PROMPT: When you transcribe the entries below, keep the wording exact and omit the pictures.

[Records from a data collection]
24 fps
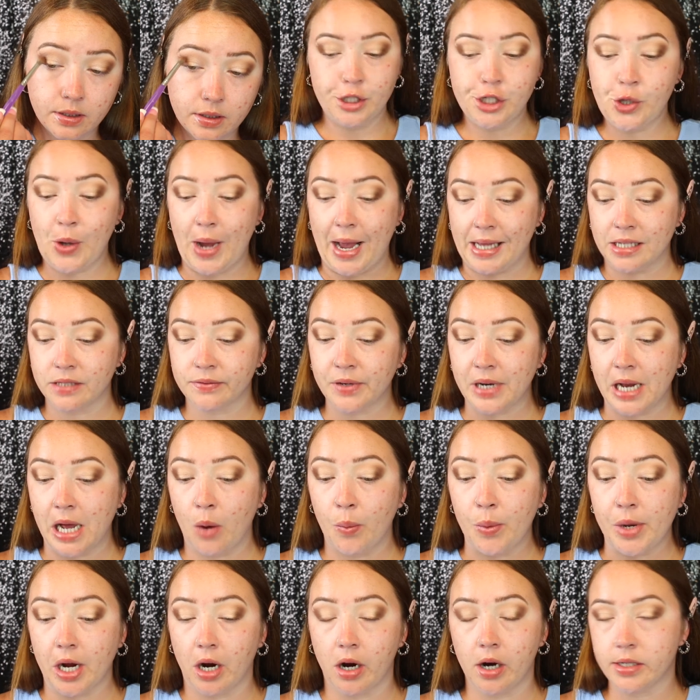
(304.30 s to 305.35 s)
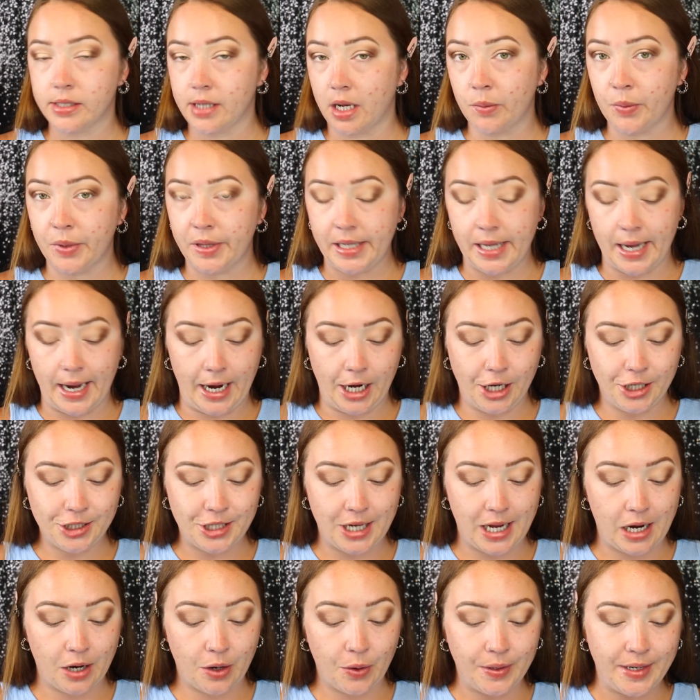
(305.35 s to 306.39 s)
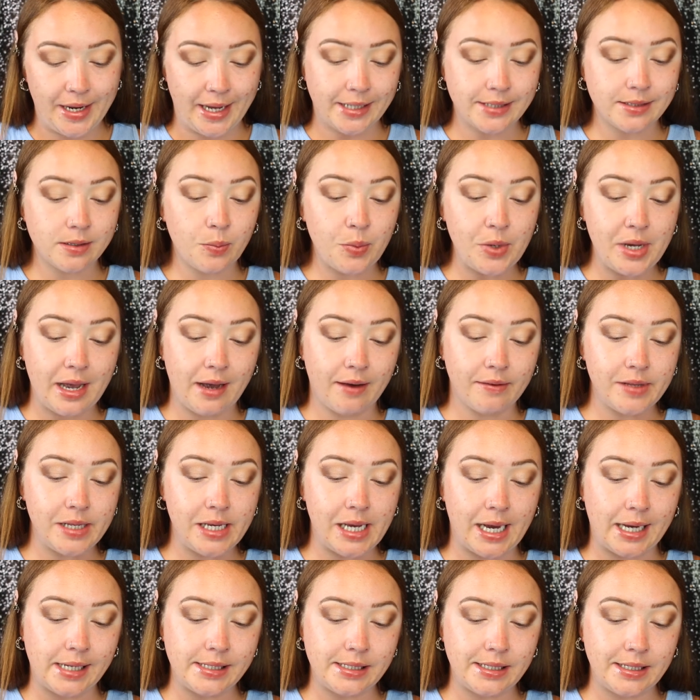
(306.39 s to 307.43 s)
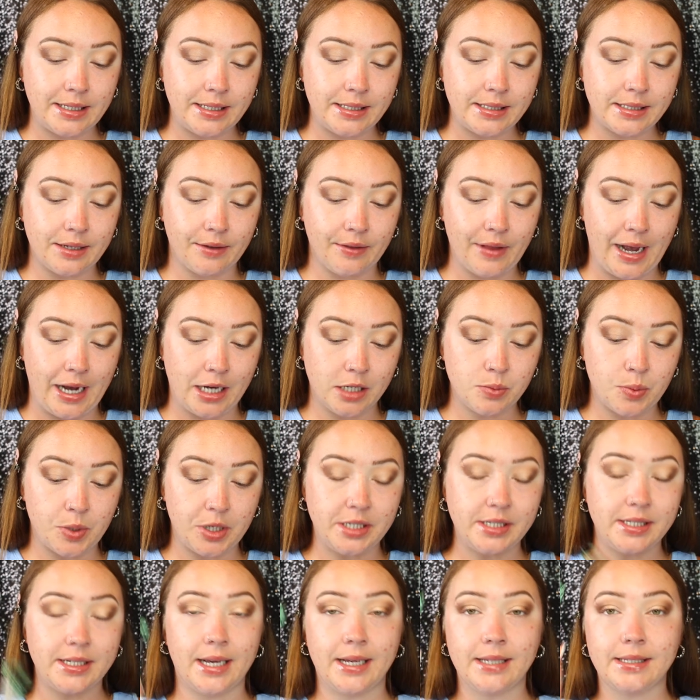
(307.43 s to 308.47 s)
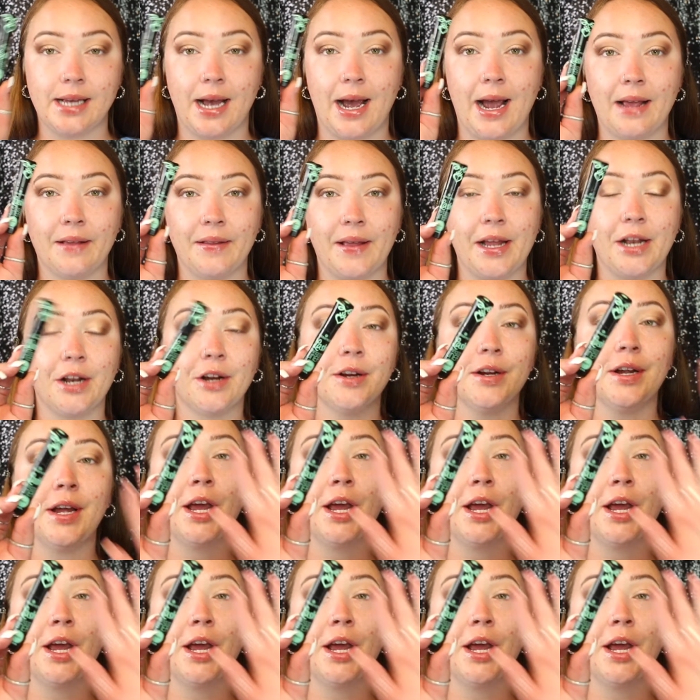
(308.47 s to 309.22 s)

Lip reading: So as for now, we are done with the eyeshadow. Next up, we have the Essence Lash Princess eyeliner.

THE COMPLETED TASK:
24 fps
(304.30 s to 305.35 s)
(305.35 s to 306.39 s)
(306.39 s to 307.43 s)
(307.43 s to 308.47 s)
(308.47 s to 309.22 s)

Lip reading: So as for now, we are done with the eyeshadow. Next up, we have the Essence Lash Princess eyeliner.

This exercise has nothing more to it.